WHAT YOU HAVE TO DO:
Each record that follows is to be duplicated exactly, though its pictures are not.

----

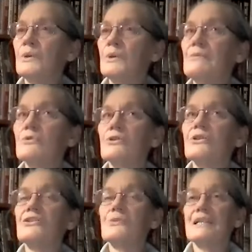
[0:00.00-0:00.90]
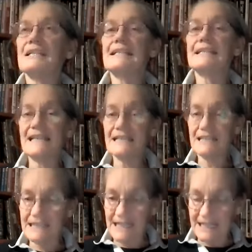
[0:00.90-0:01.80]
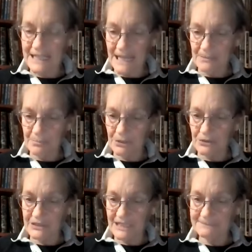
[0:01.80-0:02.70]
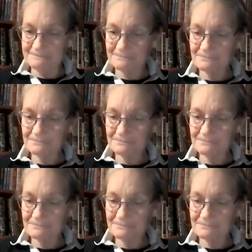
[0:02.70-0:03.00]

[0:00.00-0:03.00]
we were addressing the 1888 building,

----

ANSWER SECTION:
[0:00.00-0:00.90]
[0:00.90-0:01.80]
[0:01.80-0:02.70]
[0:02.70-0:03.00]

[0:00.00-0:03.00]
we were addressing the 1888 building,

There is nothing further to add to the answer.